Autonomous Salesforce write-back via API. v1 outputs Data Loader–ready CSV; admin runs Data Loader manually. Direct API integration doesn't materially change v1's reviewer burden — defer until quarterly recurrence makes the engineering worth it.
Tier 2 enrichment — EHR system detection, sub-specialty taxonomy, languages spoken, office-manager extraction, accreditations. Not requested. Don't build.

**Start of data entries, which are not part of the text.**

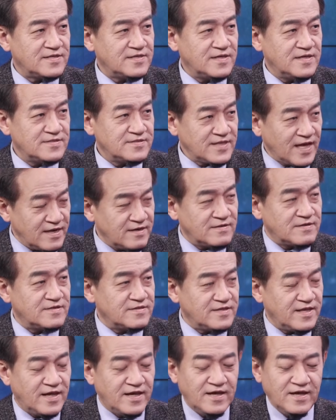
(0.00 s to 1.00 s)
네. 다른
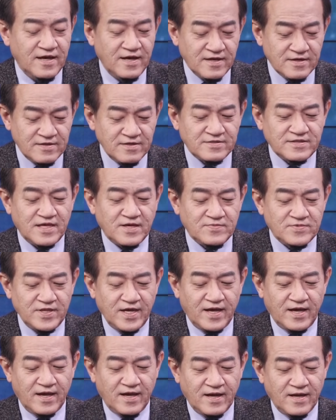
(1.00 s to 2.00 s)
건데 네. 그렇기
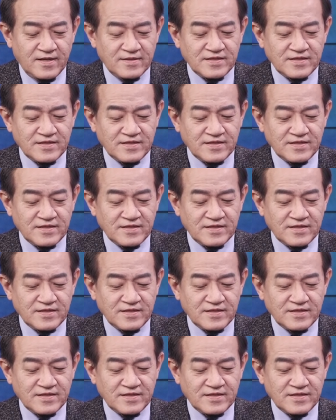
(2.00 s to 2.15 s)
때문에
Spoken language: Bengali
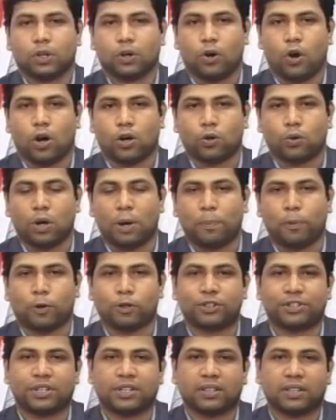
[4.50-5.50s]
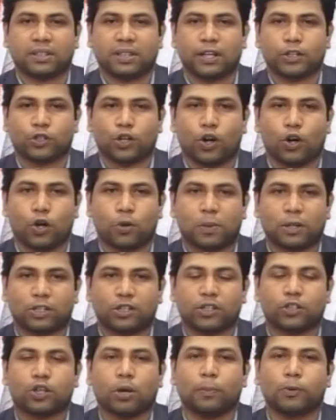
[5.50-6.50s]
করোনা পরিস্থিতিতে
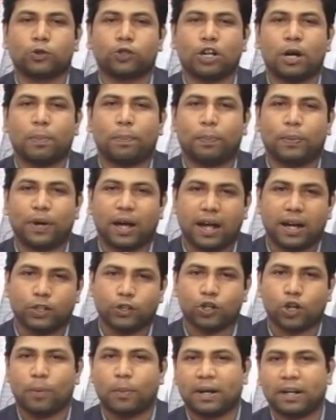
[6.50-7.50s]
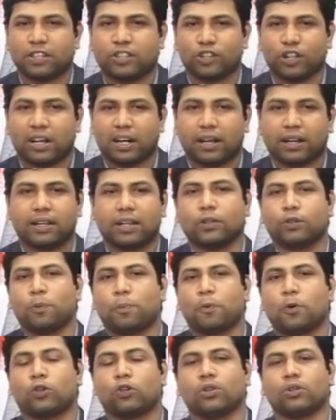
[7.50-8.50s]
শহরবাসীর সমস্যা প্রায় সবারই জানা কিন্তু
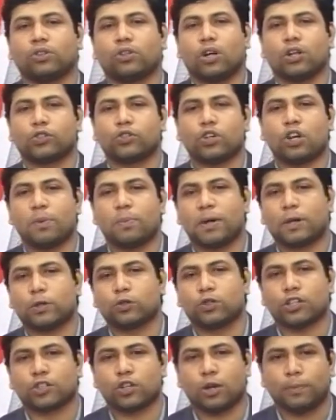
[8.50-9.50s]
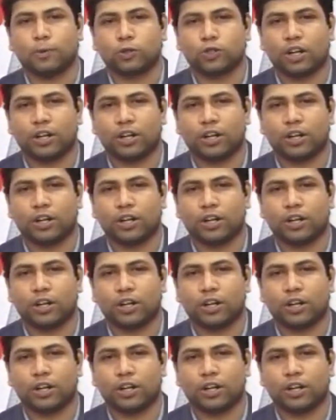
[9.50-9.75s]
প্রত্যন্ত অঞ্চলের মানুষের সমস্যা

AccountContactRelation backfill for multi-practice prescribers. The locations CSV surfaces the gaps; admin decides which to add manually.
NPPES cross-validation of extracted NPIs (as a hallucination check, not source). Build only if NPI hallucinations show up in v1.

§9Build sequence — what unblocks what

Elite rollup ships to production (defines the 1,245-practice list).
Sarah confirms scraping from Azure infra is OK (UA, rate limits).
Phase A — Prototype against 3 sites (1 day).
Phase B — Full 1,245-site batch run (1 day + ~24 hr Batch API).
Phase C — Run the validator (no human time). Splits into three CSVs.
Phase D — Admin imports auto_import.csv via Data Loader (~1 hour).
Phase E — Reviewer walks human_review.csv (~6 hours).
Phase F — Retrospective ~2 weeks post-import. Did sales convert any gap-filled prescribers? Decide v2 scope.